EXERCISE REQUIREMENTS:
Repeat each record below exactly, omitting whatever pictures appear in it.

============

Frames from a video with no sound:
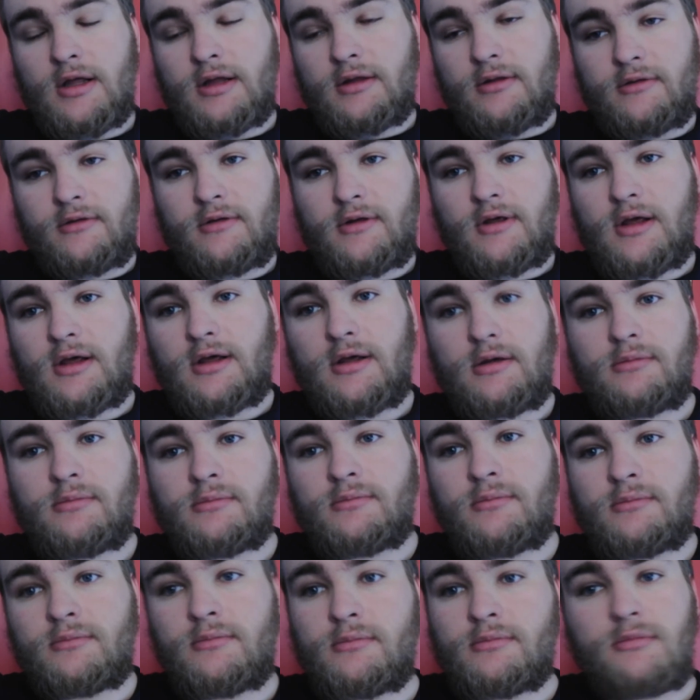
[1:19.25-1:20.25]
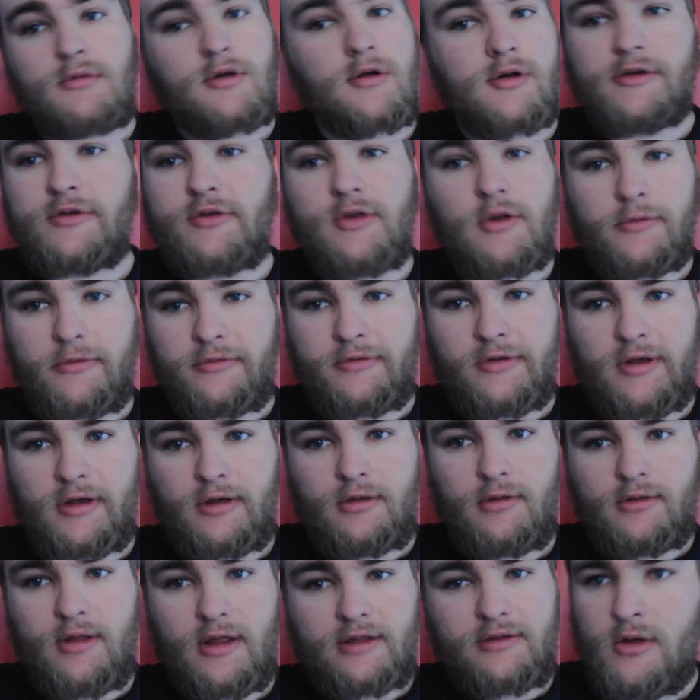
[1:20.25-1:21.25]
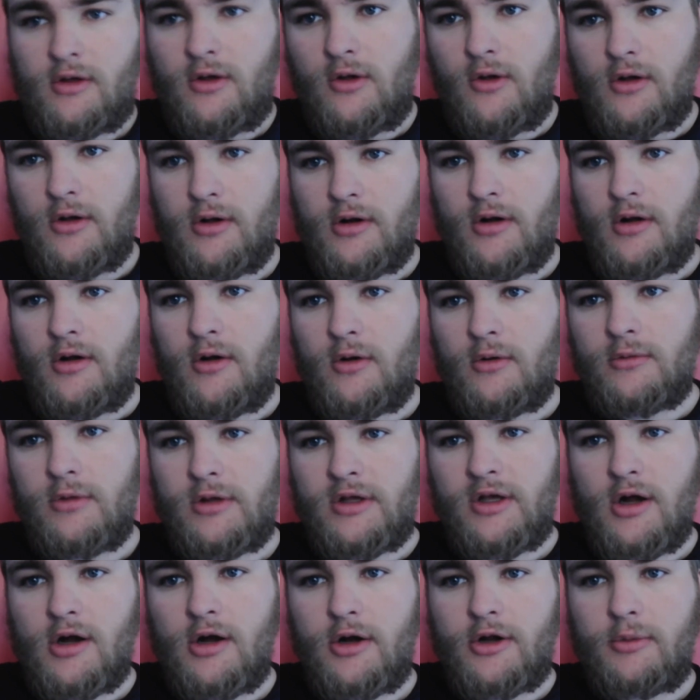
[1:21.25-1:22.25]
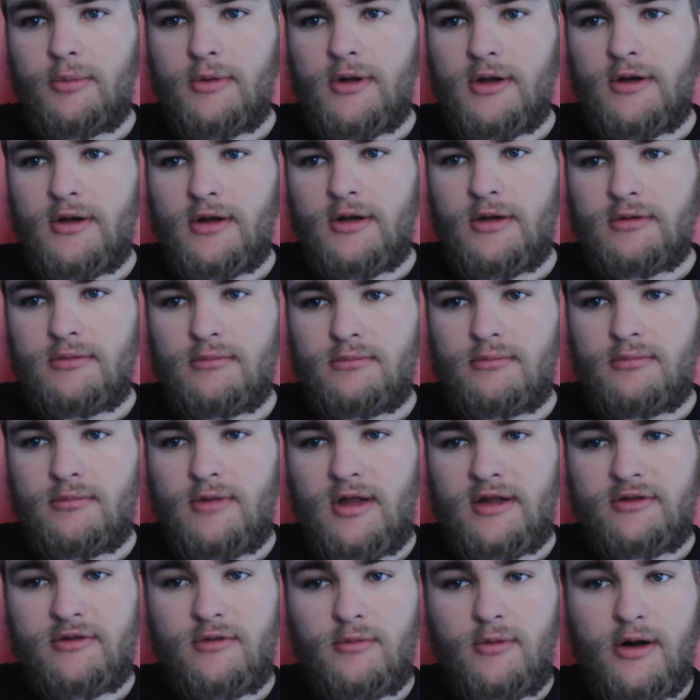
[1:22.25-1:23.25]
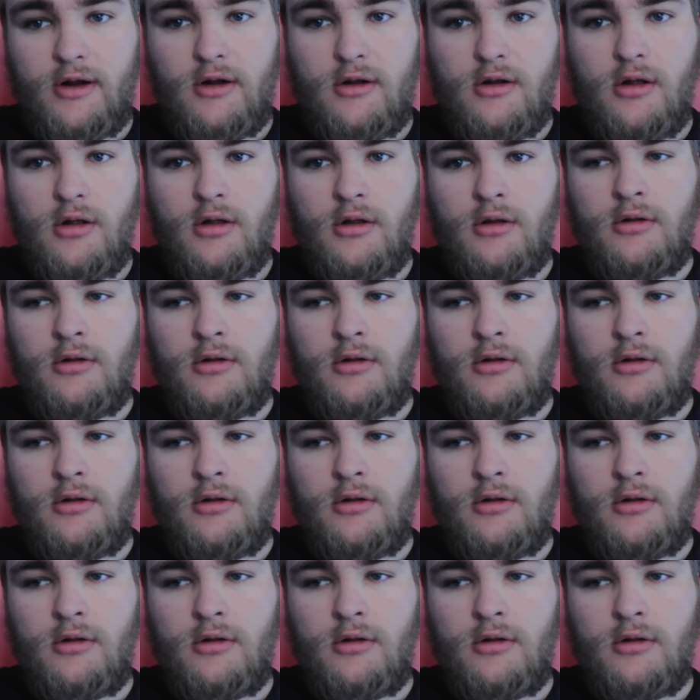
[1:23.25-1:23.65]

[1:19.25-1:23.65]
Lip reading: C, there is no C. That's still an only argument, and that's the right call.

============

YOUR SOLUTION:
Frames from a video with no sound:
[1:19.25-1:20.25]
[1:20.25-1:21.25]
[1:21.25-1:22.25]
[1:22.25-1:23.25]
[1:23.25-1:23.65]

[1:19.25-1:23.65]
Lip reading: C, there is no C. That's still an only argument, and that's the right call.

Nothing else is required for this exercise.